Skipping all images, output the listing word for word.

** Opening LISTED ENTRIES block **

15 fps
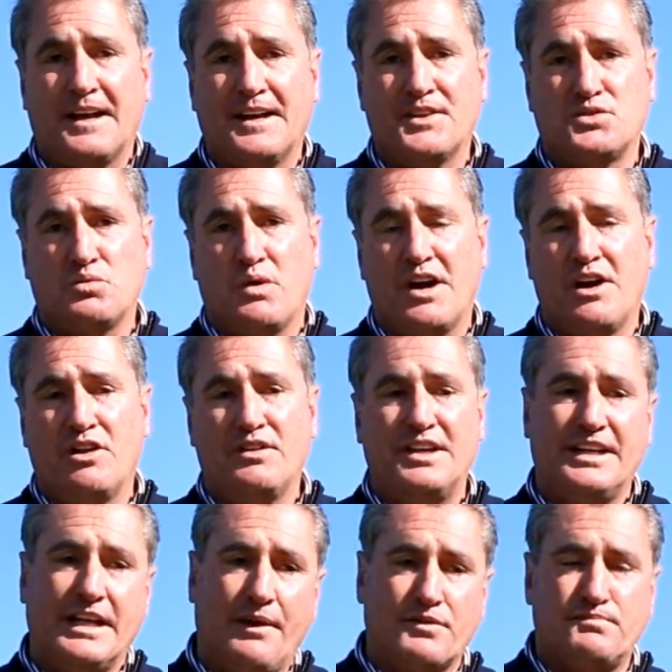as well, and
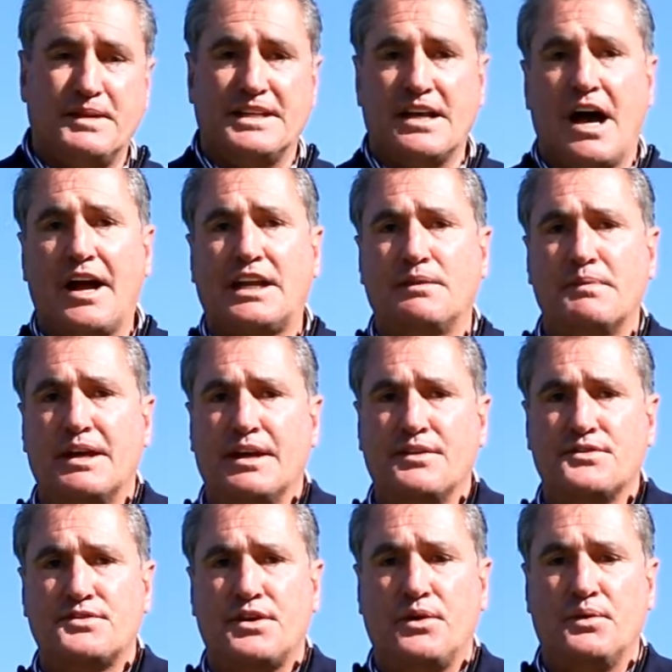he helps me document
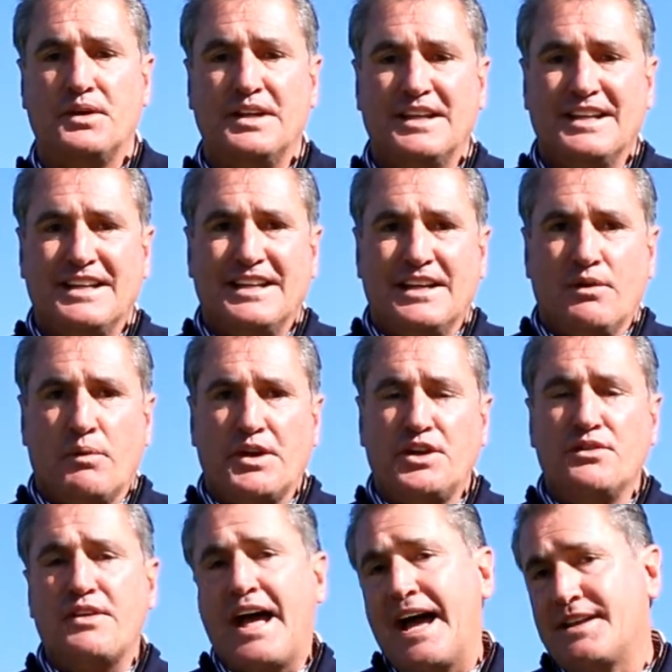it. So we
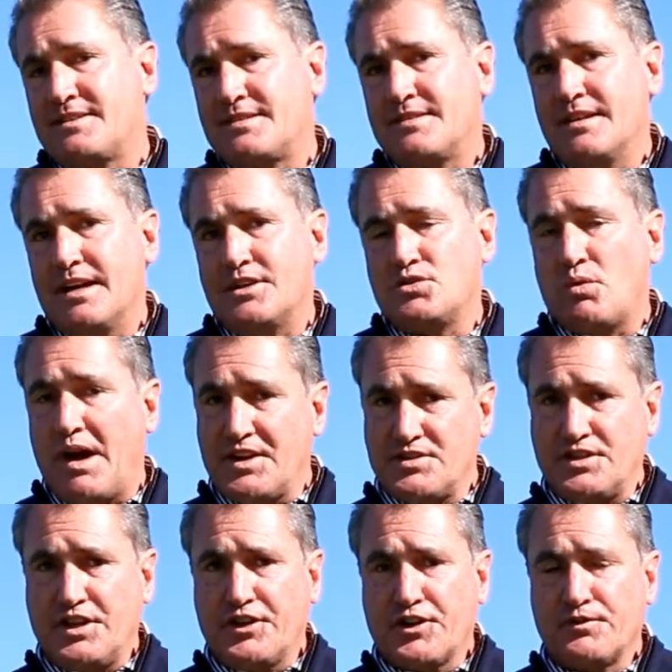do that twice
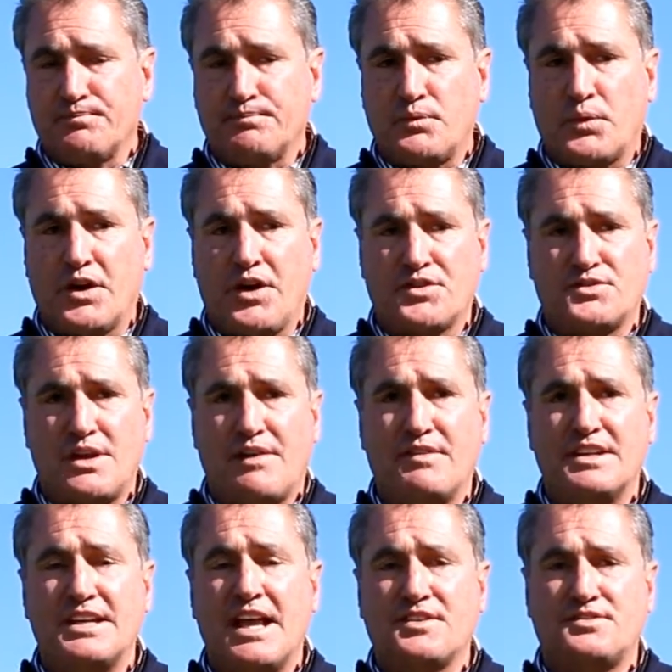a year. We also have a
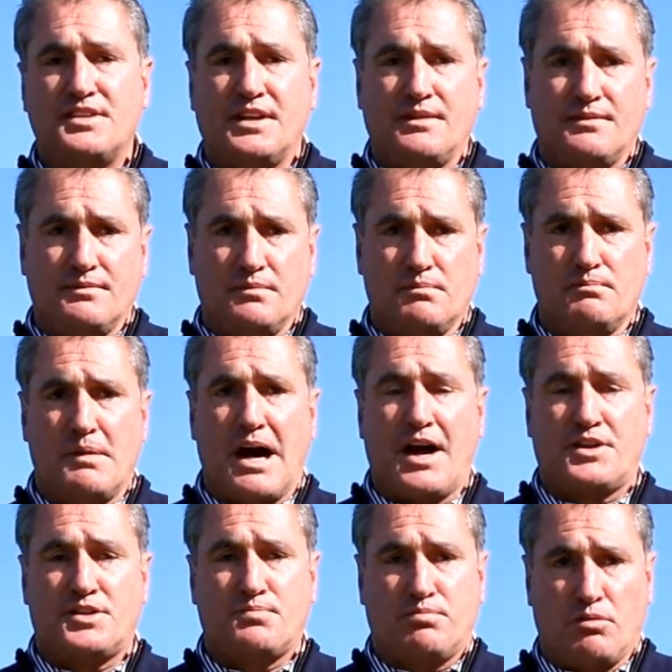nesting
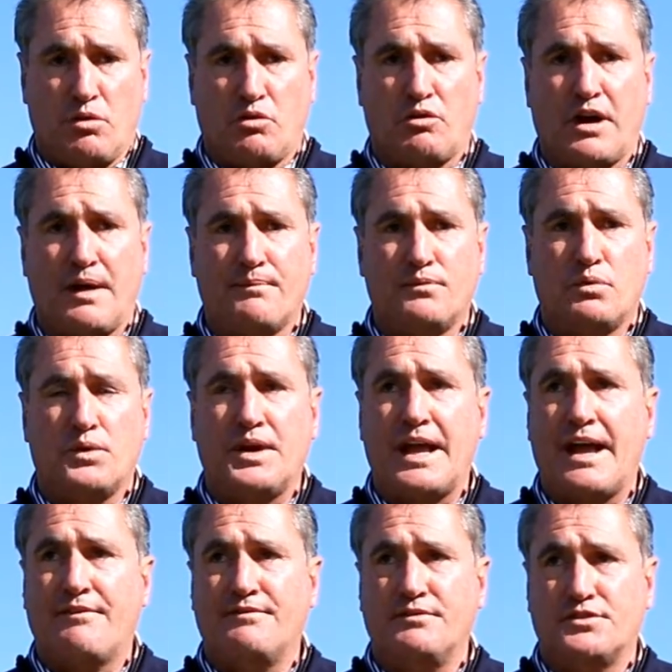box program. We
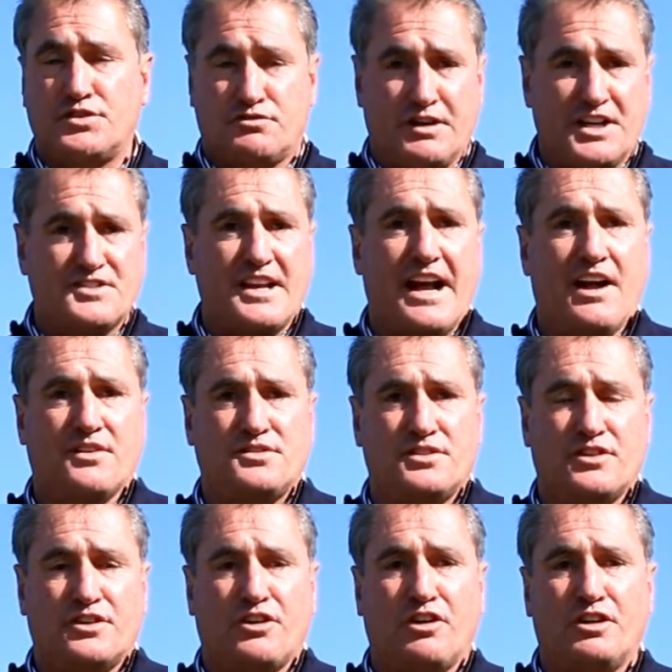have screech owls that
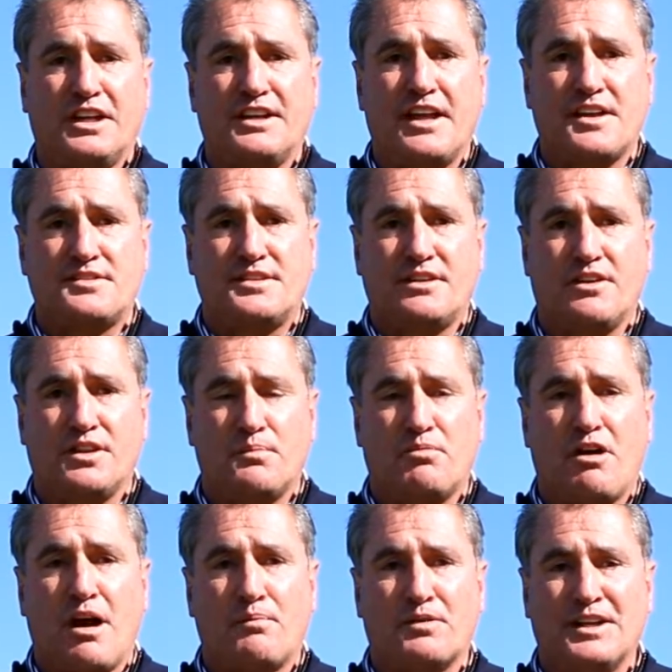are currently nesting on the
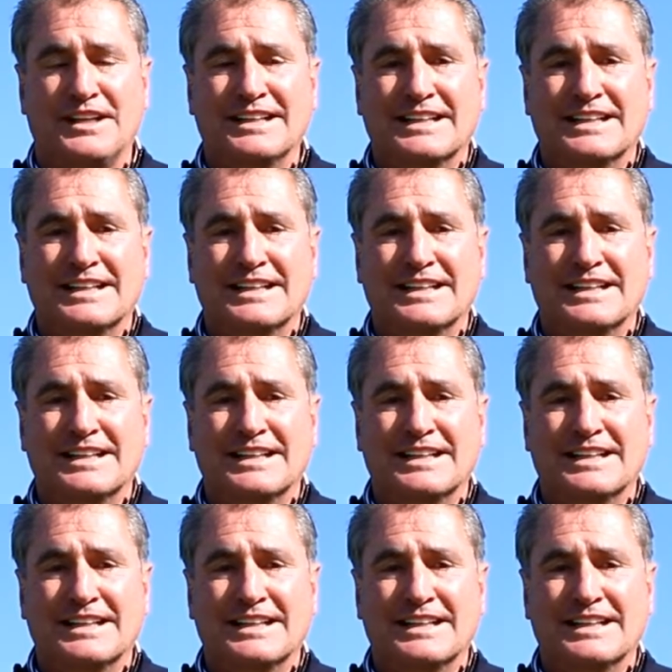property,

** Closing LISTED ENTRIES block **

# PROBLEM SOLUTION
15 fps
as well, and
he helps me document
it. So we
do that twice
a year. We also have a
nesting
box program. We
have screech owls that
are currently nesting on the
property,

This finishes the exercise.